The Turnkey Dedicated Backup Appliance Problem
Conventional wisdom also states that backup software companies will eventually deliver a turnkey appliance that will include their software and enough storage to meet the backup requirement. The problem with the turnkey approach is that while it may speed installation, it severely limits flexibility. The organization has to be very sure that they will stick with the data protection solution for a long time.
The turnkey concept flies in the face of the purpose-built backup appliance, which is turnkey up to the point of software. When it comes to software, it can support multiple software solutions simultaneously. For example, if the customer wants to use one solution for their physical environment and another for the virtual environment, they can.
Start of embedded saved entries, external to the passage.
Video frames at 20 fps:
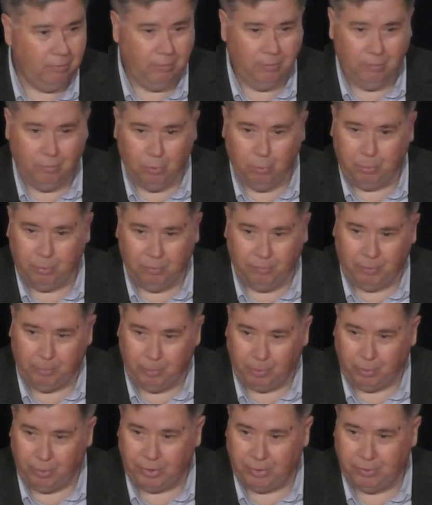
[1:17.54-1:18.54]
groups of
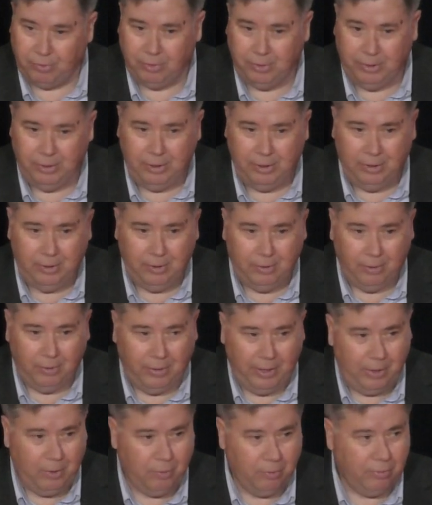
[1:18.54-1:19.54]
immigrants.
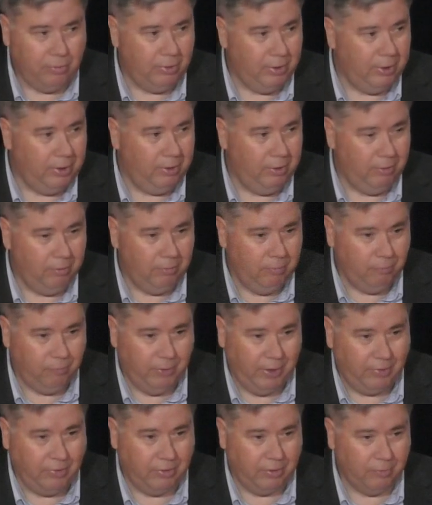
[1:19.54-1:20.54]
They don't see
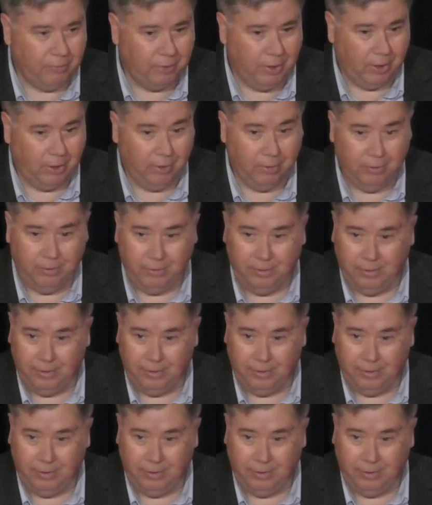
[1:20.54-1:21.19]
faces of color.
This flexibility may become increasingly critical as the data center continues to embrace advanced concepts like containers and NoSQL database, each of which (at least initially) will have their own backup software solutions.
In fact, the industry trend continues to be away from the one software solution protects all. Instead, there is more evidence of a continual niching down with very environment-specific data protection. The purpose-built backup appliance’s ability to support multiple data protection applications makes it an ideal consolidating point for all of the protected data.
ExaGrid Update – Defying Conventional Wisdom and Moving Up Market
ExaGrid has defied conventional wisdom almost from its start. It is a scale-out backup storage system that leverages a landing zone and adaptive deduplication, making it ideal for the instant recovery era. It can also support a wide variety of data protection and archive applications. Legacy applications and new applications can both store their data on ExaGrid appliances. Deduplication occurs once the data is committed to disk but in parallel with the backup window, i.e., it has the DR RPO of inline but the ingest and restore performance of post-process.
Even its choice in scale-out methodology is tailor-made for backups. Its scale-out system is built from backup storage appliances of various sizes. That means that while a central unit manages the cluster, each node acts independently. The end result is that backup appliances can send backups to the specific appliance of their choice and that different size and age appliances can be part of the same single system.
These early choices in design plus a patient approach to the market leads to success both in the mid-market data center as well as in the enterprise. To solidify further its enterprise position, ExaGrid recently announced the EX63000E – a 4U appliance capable of storing a 63TB full backup, which is more than 58% larger than ExaGrid’s previous high-end solution, the EX40000. A full scale-out 32-appliance system equipped with EX63000Es can ingest a 2PB plus full backup and can maintain 32PB of logical data (deduplicated retention). Like the other ExaGrid models, it supports NFS, CIFS, Veeam Data Mover, Veeam SOBR, Veritas OST, and Oracle RMAN Channels.
One of the most important elements of the data protection process is completing the backup. From an ingest performance perspective, the EX63000E can ingest 13.5TB/hour per appliance, which means a 32-appliance system can ingest 432TB/hour. And remember, each appliance is addressable directly, so as long as the jobs are balanced, these ingest rates are realistic.
ExaGrid made a few design decisions early on that defied conventional wisdom; adaptive deduplication, not moving into data protection software, and a scale-out architecture with a landing zone. Now though, each of those choices seems to be very much in-step with where the rest of the industry is heading. There are still other hurdles, like navigating if, how, and when IT will integrate the cloud into their data centers, but given their track record, one can expect them to be prepared for any contingency.